As mentioned above, the “significant decline in gross receipts” test is one of the two available avenues for an employer to become eligible to claim an ERC for a 2020 or 2021 available calendar quarter. Until now, an employer’s Paycheck Protection Program (PPP) loan forgiveness amount (as well as other pandemic relief program grant amounts) was required to be included in the employer’s gross receipts for this purpose for the quarter in which the loan was forgiven, often impacting the test result and possibly causing the employer to be unable to pass the test.

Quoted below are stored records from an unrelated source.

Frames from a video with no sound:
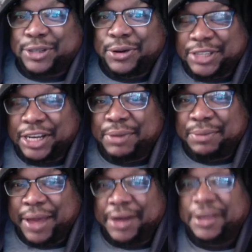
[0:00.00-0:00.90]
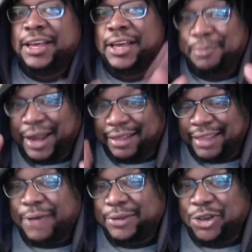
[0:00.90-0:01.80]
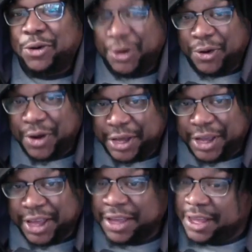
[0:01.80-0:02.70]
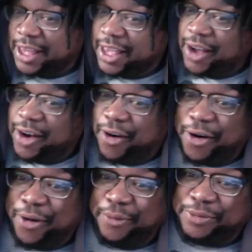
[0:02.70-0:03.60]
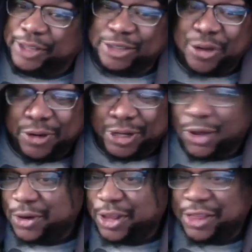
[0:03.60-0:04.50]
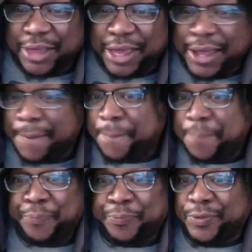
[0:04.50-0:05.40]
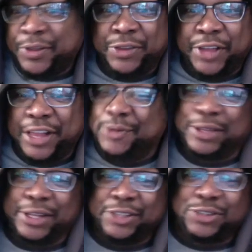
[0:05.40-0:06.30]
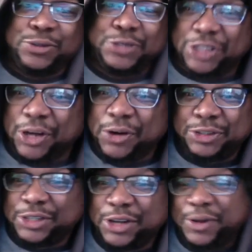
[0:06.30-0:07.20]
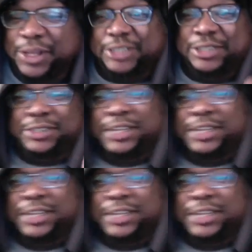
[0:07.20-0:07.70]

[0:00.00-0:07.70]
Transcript: is going to be better, but I like what's going on here. Um, this whole cloning thing, you're dealing with it in two shows, you know, and this is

Revenue Procedure 2021-33 permits an employer to exclude the following amounts from its gross receipts for purposes of the test:

  • PPP loan forgiven amount
  • Shuttered Venue Operators Grant amount
  • Restaurant Revitalization Fund grant amount

In order to avail itself of this opportunity, the employer and all members of its ERC controlled group may exclude these amounts from the controlled group’s gross receipts for purposes of the test, but all controlled group members must do so for all such amounts for all such tests.

What does CohnReznick Think?

With the exception of the related individuals’ wages exclusion from Qualified Wages, the guidance under the Notice provides no real surprises and is generally consistent with what we thought to be the rules. However, the clarification under the Notice that the application of double attribution applies for purposes of the related individuals’ wages exception is disappointing, as the mere fact that a majority owner of a corporation has a sibling, parent, child, or grandchild, even where that individual does not work for the corporation, will prevent the wages of the owner and the owner’s spouse from being considered Qualified Wages.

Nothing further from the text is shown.